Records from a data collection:
________________________________________
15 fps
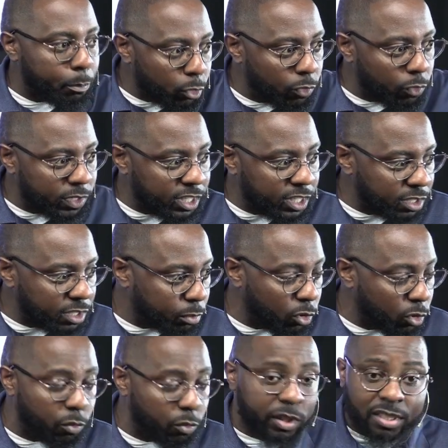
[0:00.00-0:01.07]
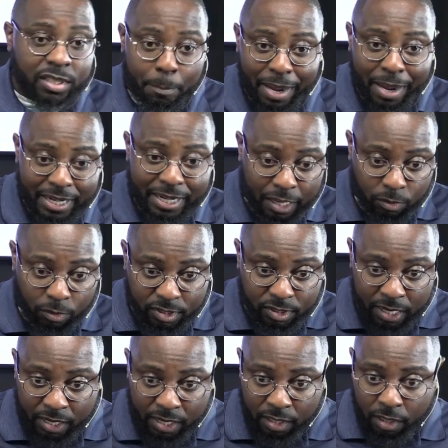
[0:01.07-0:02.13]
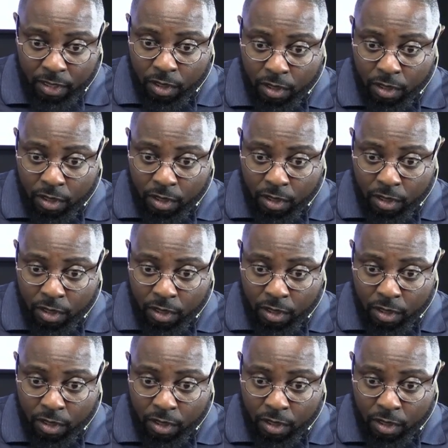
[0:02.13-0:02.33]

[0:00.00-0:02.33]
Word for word: prove or disprove what somebody else say,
________________________________________
### Work task:
What's needed is every line above, retyped exactly and free of pictures.

### Result:
15 fps
[0:00.00-0:01.07]
[0:01.07-0:02.13]
[0:02.13-0:02.33]

[0:00.00-0:02.33]
Word for word: prove or disprove what somebody else say,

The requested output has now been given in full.